## TASK OBJECTIVE
Give back the full listing verbatim, apart from its images.

## DATA FOR THE TASK
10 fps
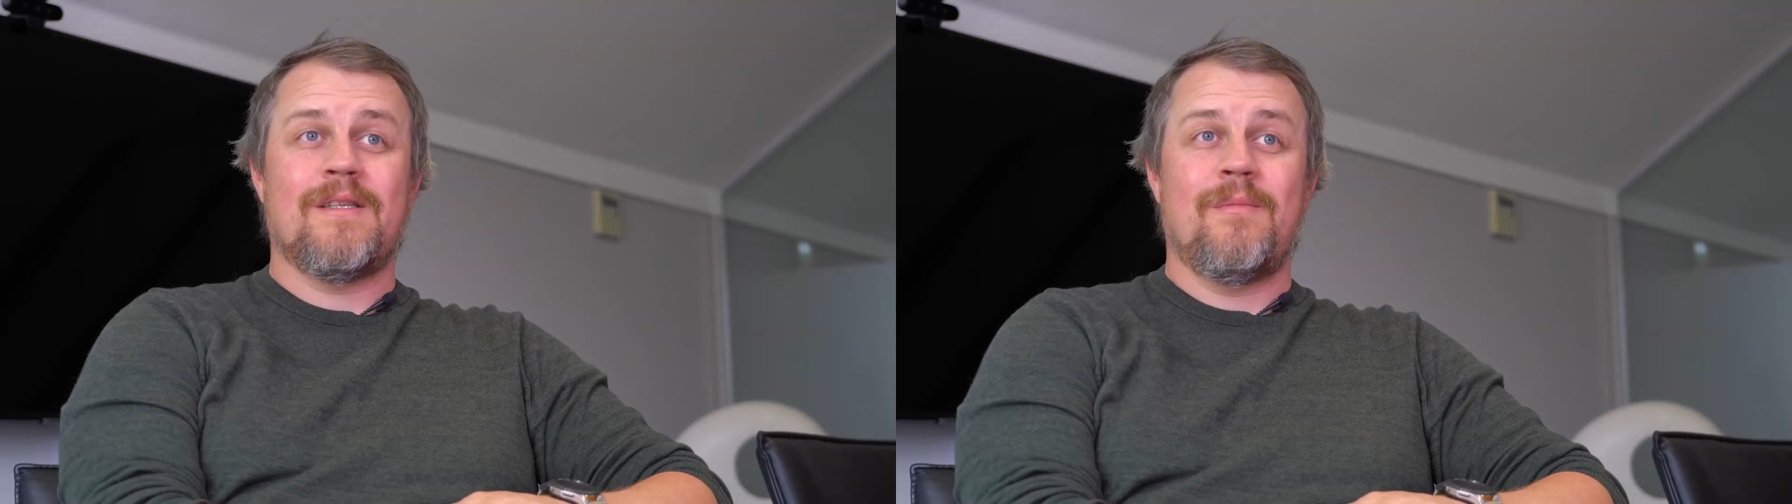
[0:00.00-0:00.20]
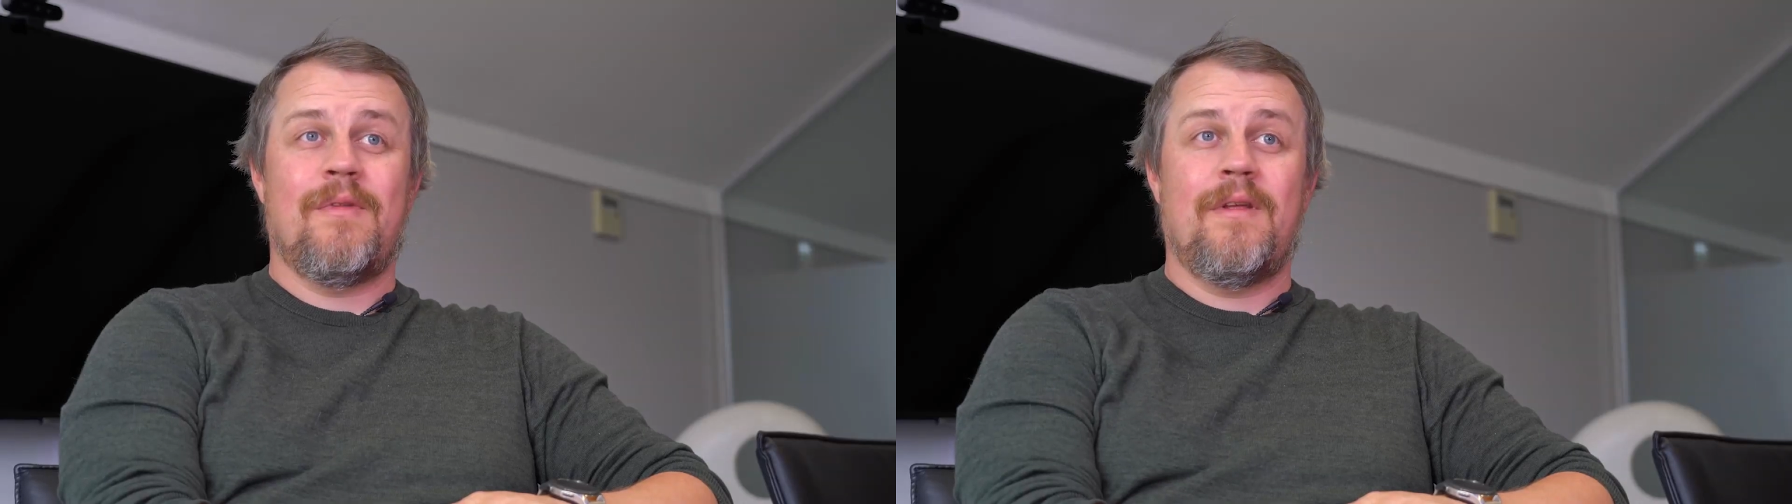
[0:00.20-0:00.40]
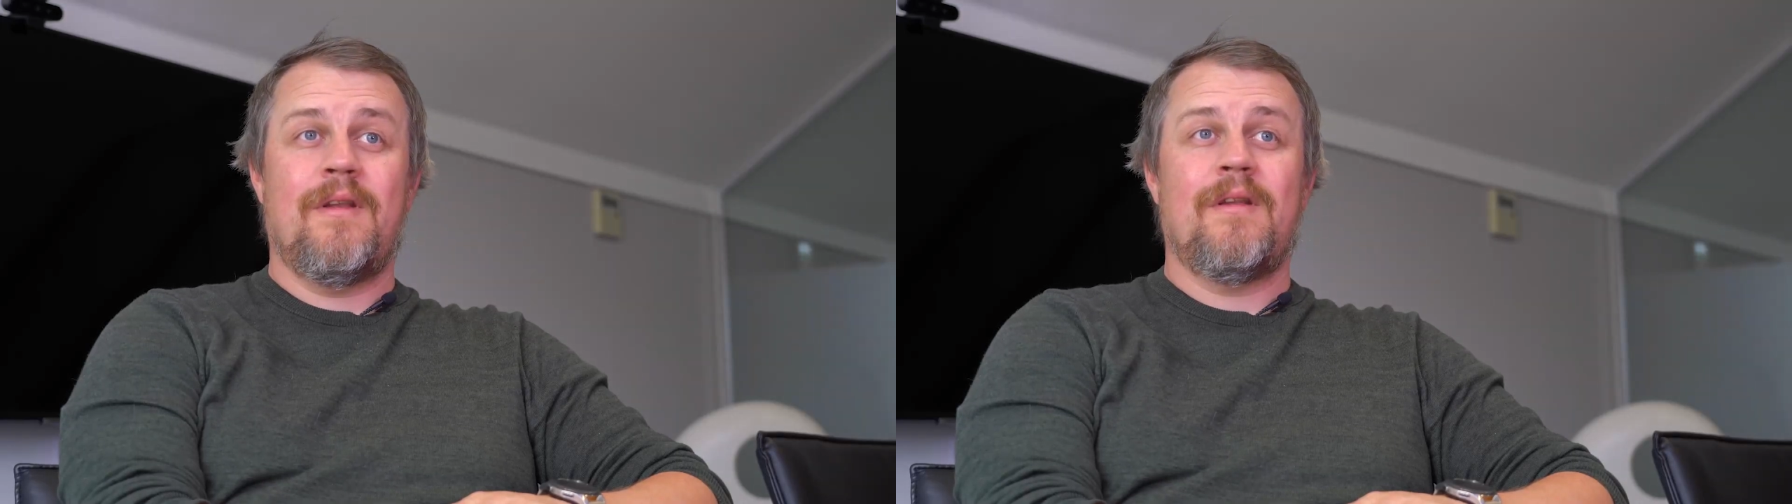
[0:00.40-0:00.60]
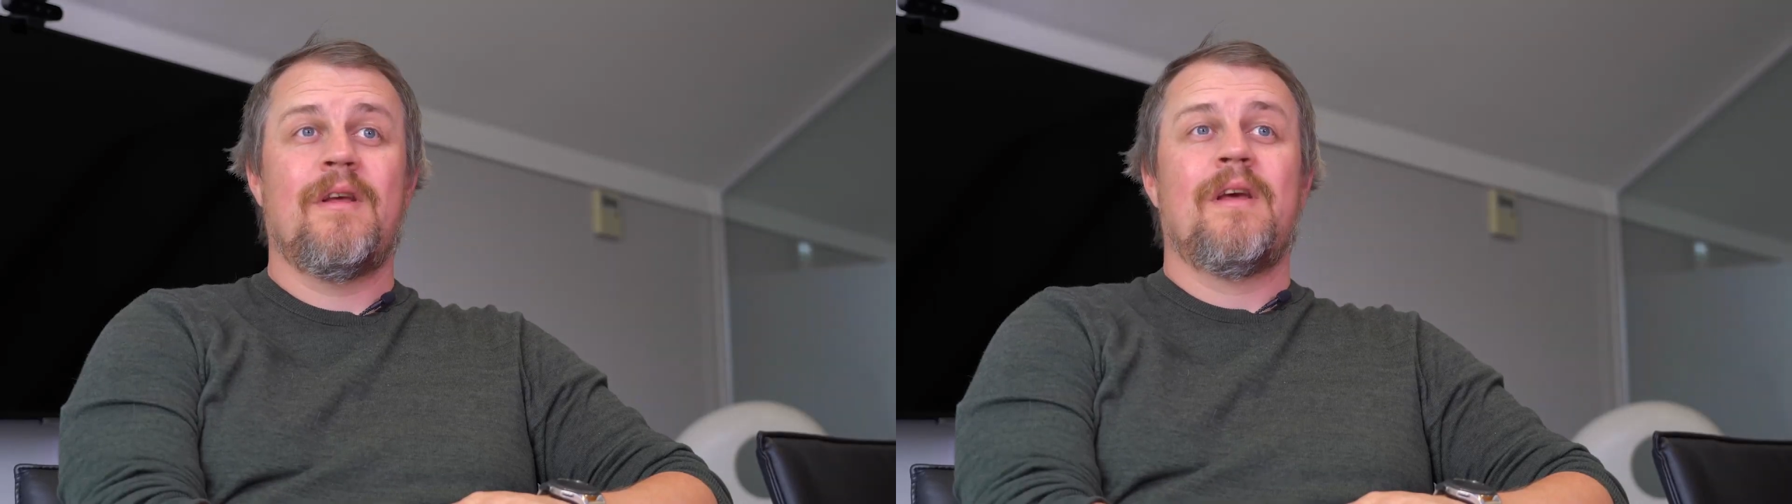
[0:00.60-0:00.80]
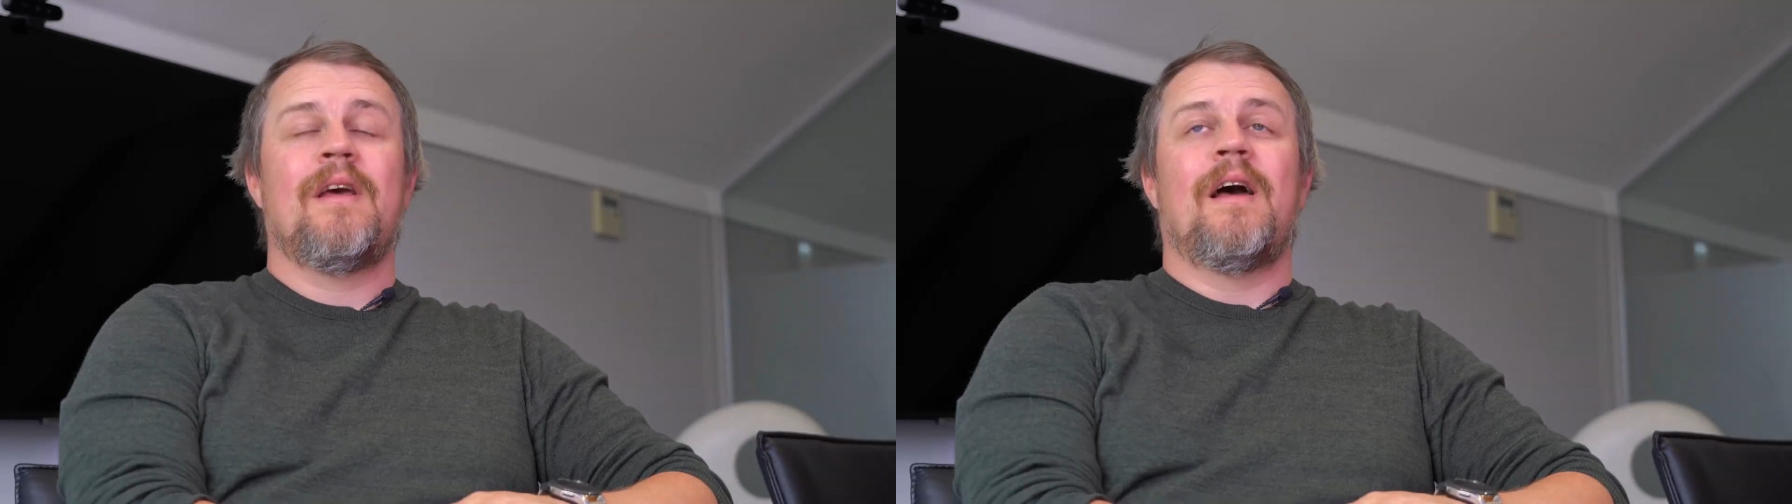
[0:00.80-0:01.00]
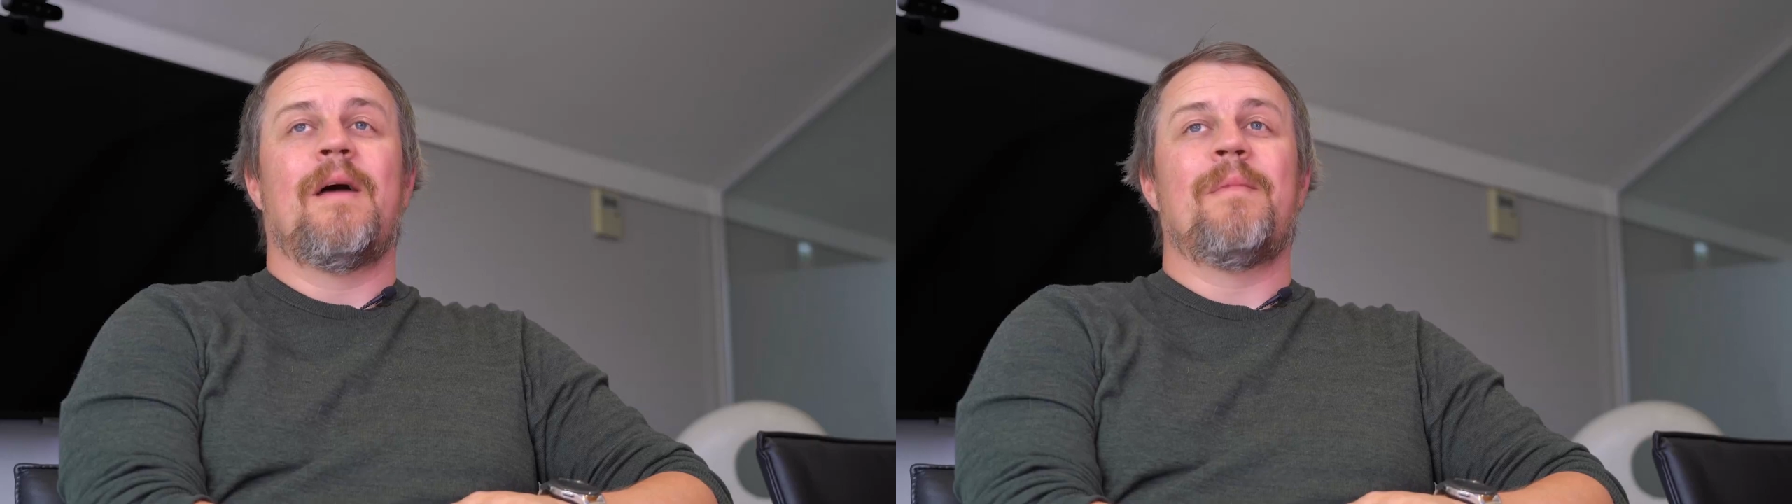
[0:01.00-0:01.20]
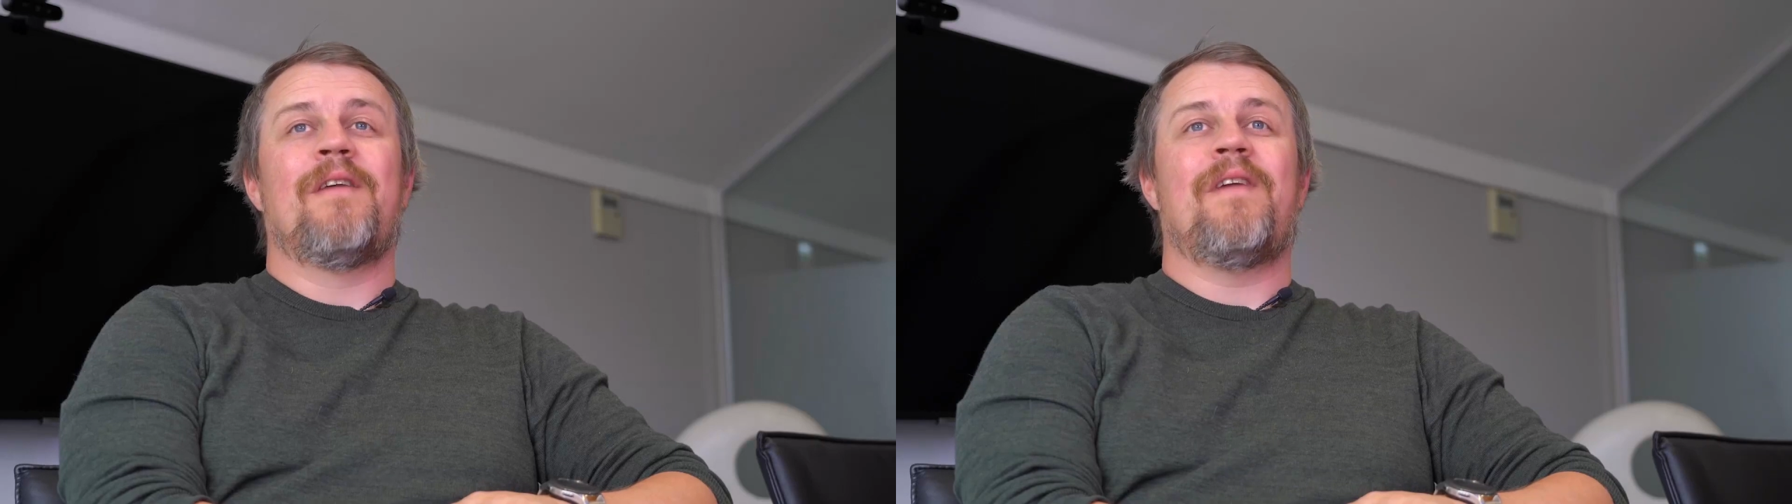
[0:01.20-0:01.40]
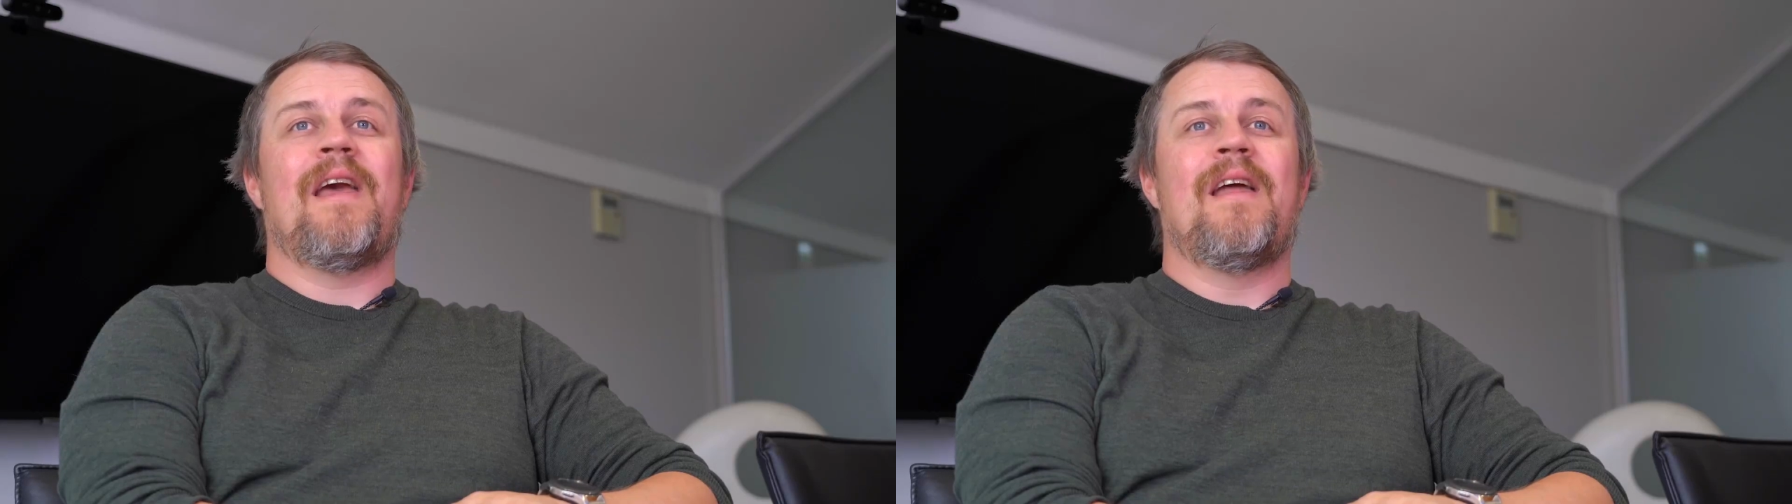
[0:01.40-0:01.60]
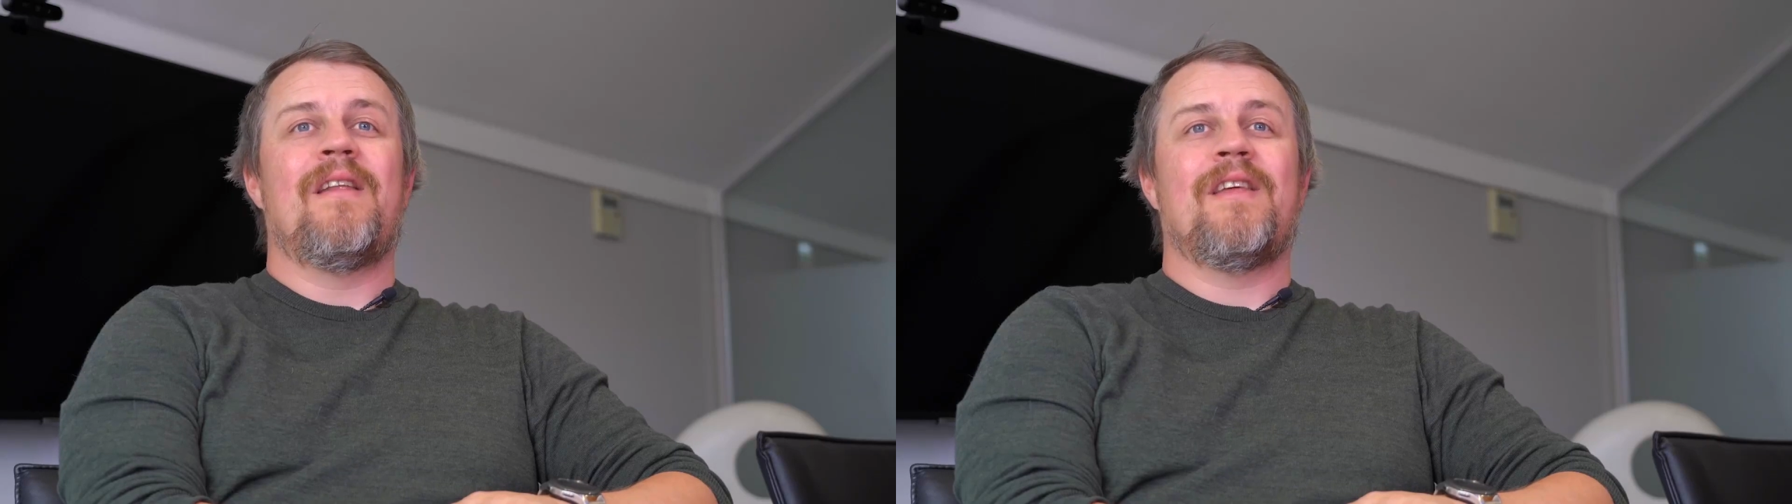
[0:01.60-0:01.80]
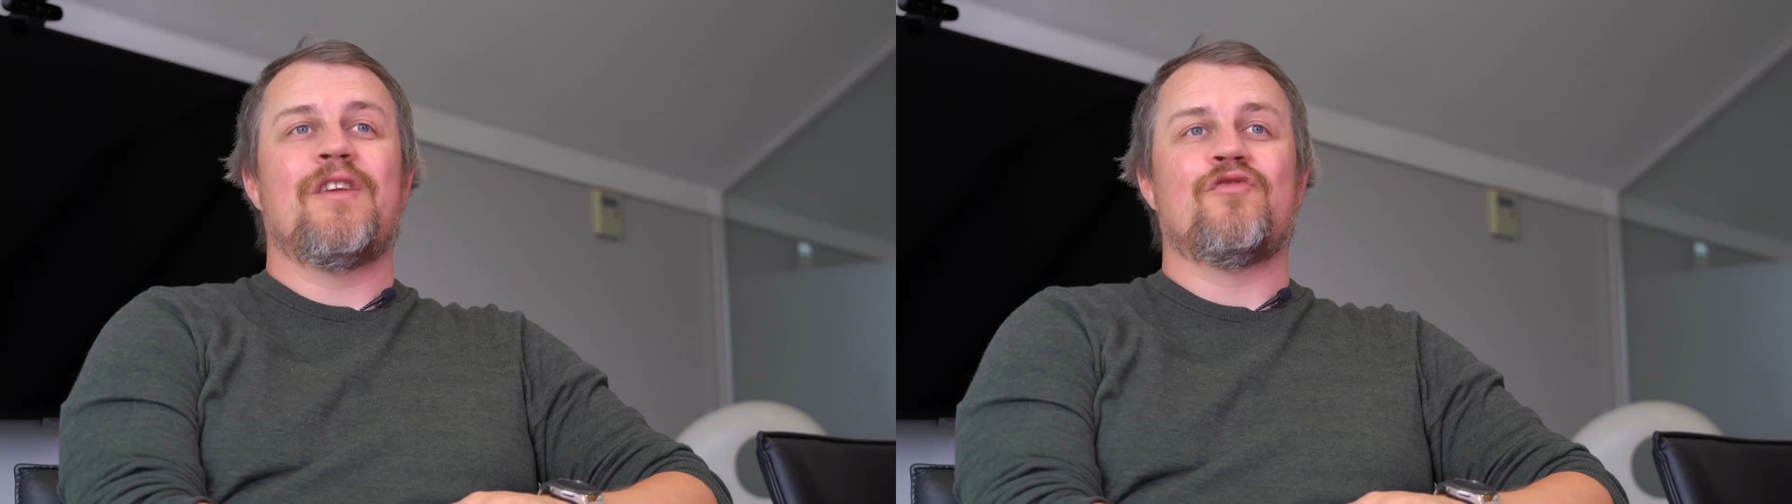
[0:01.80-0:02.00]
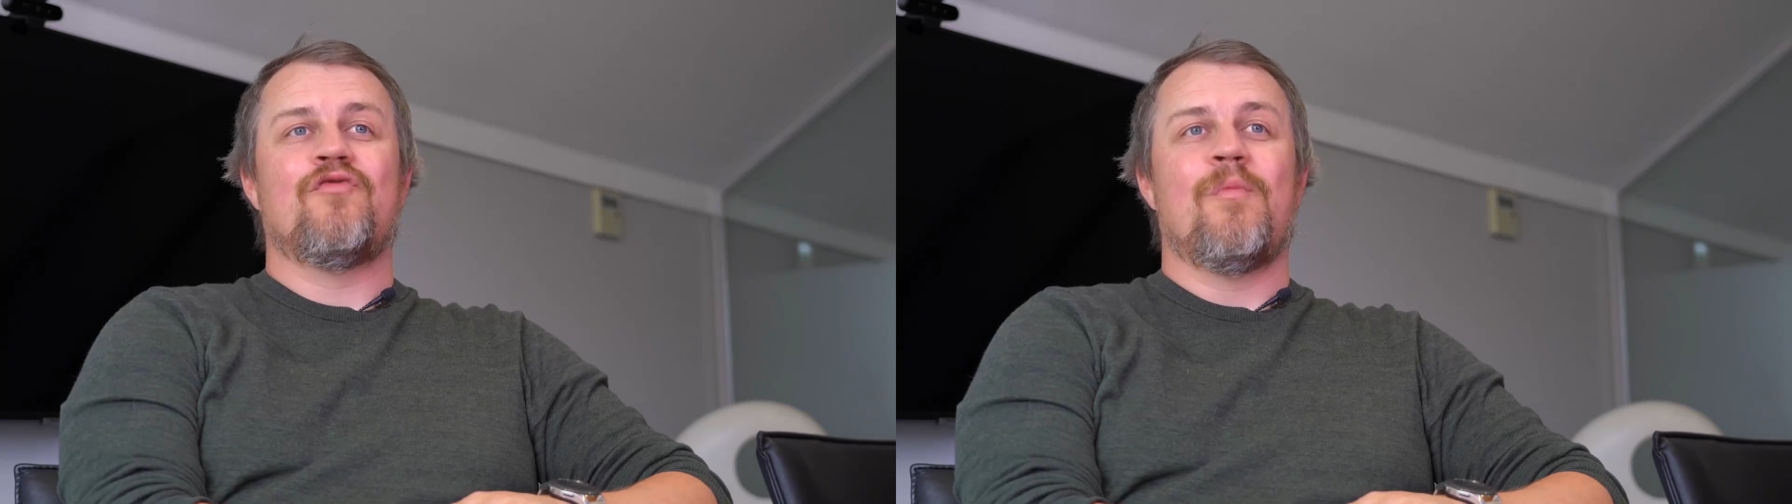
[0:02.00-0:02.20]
something. If anything is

## THE COMPLETED TASK
10 fps
[0:00.00-0:00.20]
[0:00.20-0:00.40]
[0:00.40-0:00.60]
[0:00.60-0:00.80]
[0:00.80-0:01.00]
[0:01.00-0:01.20]
[0:01.20-0:01.40]
[0:01.40-0:01.60]
[0:01.60-0:01.80]
[0:01.80-0:02.00]
[0:02.00-0:02.20]
something. If anything is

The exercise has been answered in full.